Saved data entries
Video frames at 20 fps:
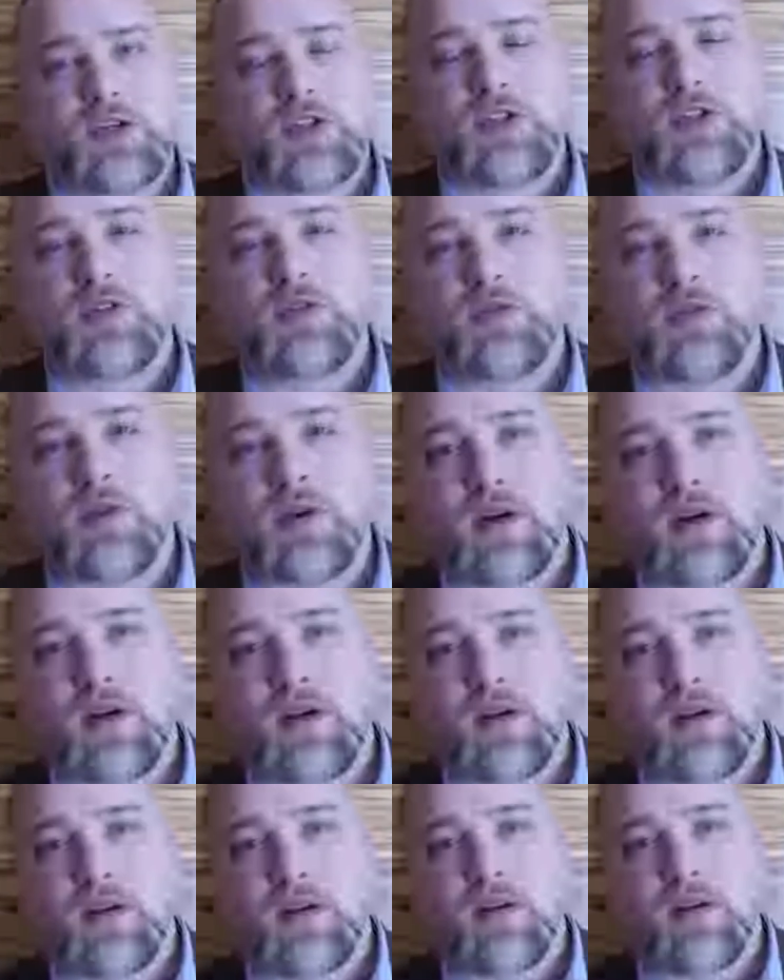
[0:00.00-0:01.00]
to
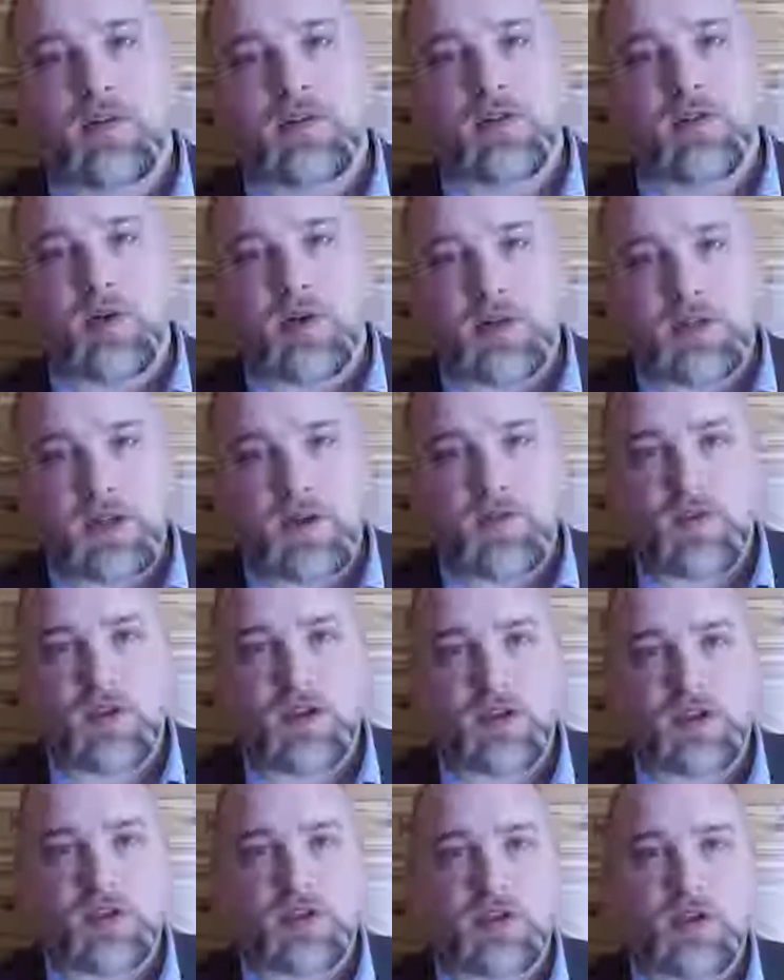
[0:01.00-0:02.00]
our
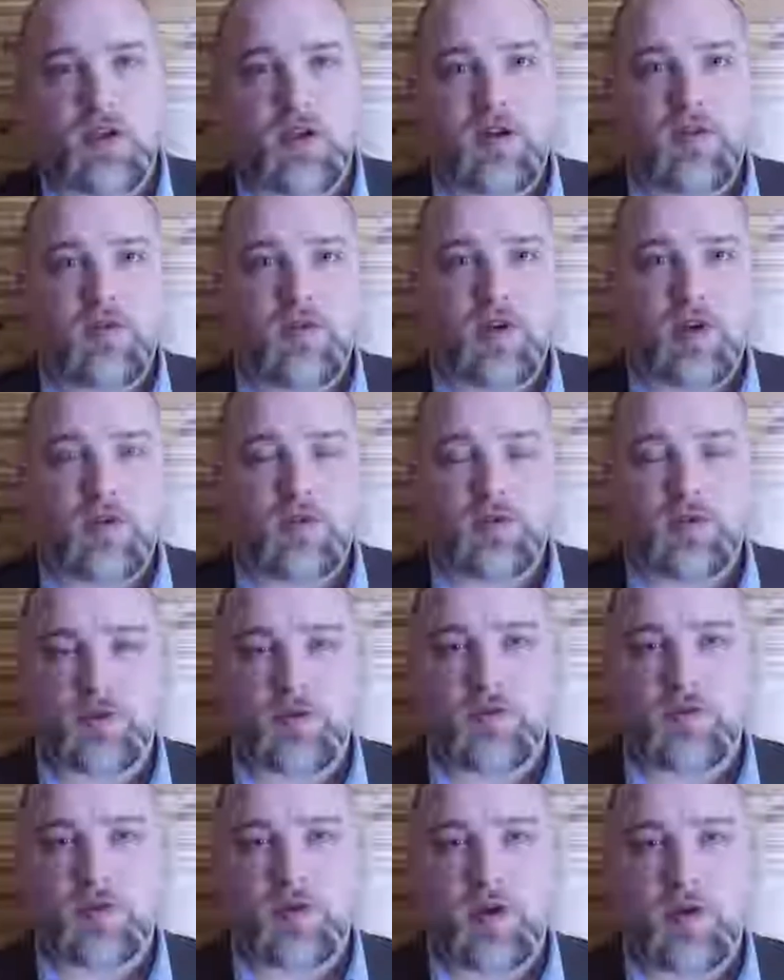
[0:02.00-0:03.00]
definition of culture
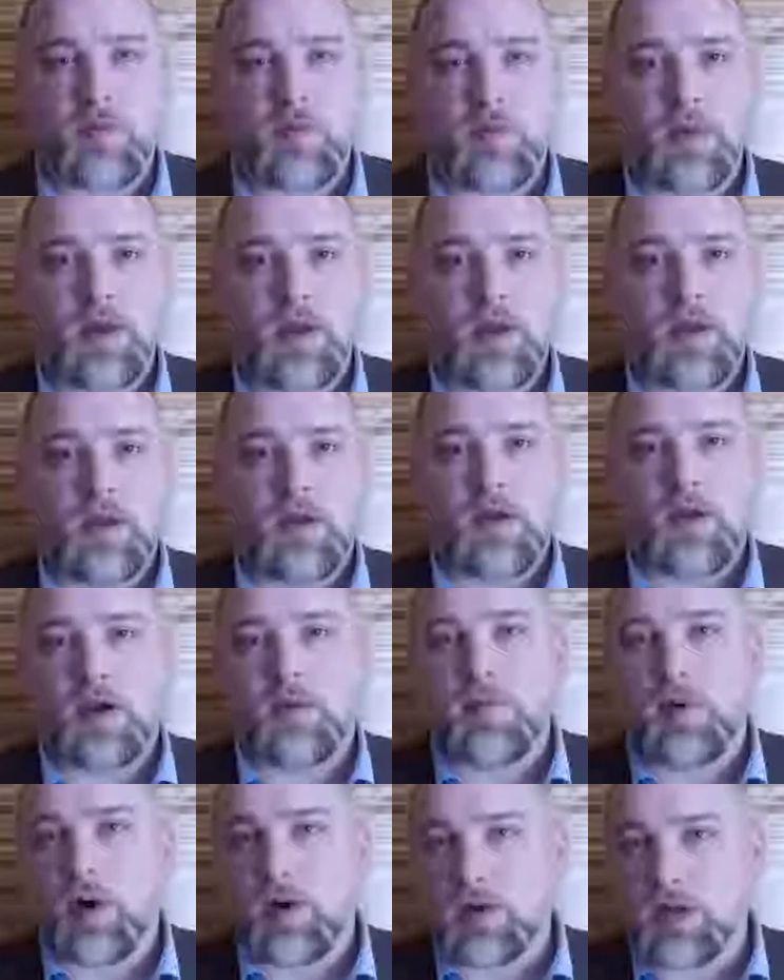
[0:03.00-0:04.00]
from
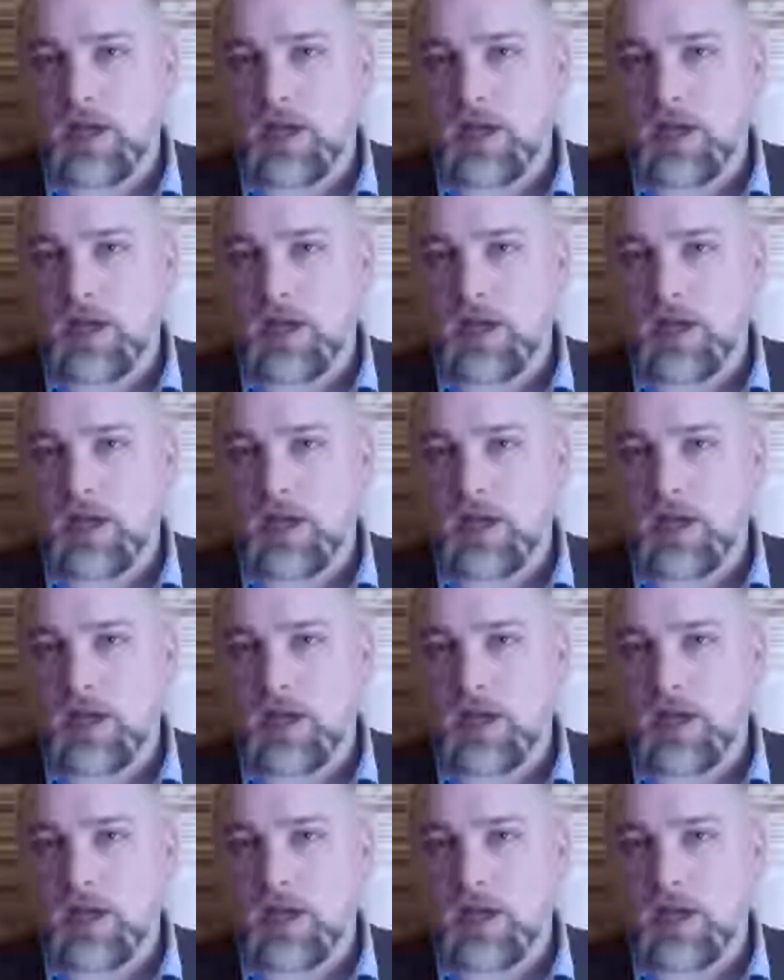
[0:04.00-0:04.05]
Paul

Assignment:
The data above should be repeated exactly, minus any pictures.

Output of the exercise:
Video frames at 20 fps:
[0:00.00-0:01.00]
to
[0:01.00-0:02.00]
our
[0:02.00-0:03.00]
definition of culture
[0:03.00-0:04.00]
from
[0:04.00-0:04.05]
Paul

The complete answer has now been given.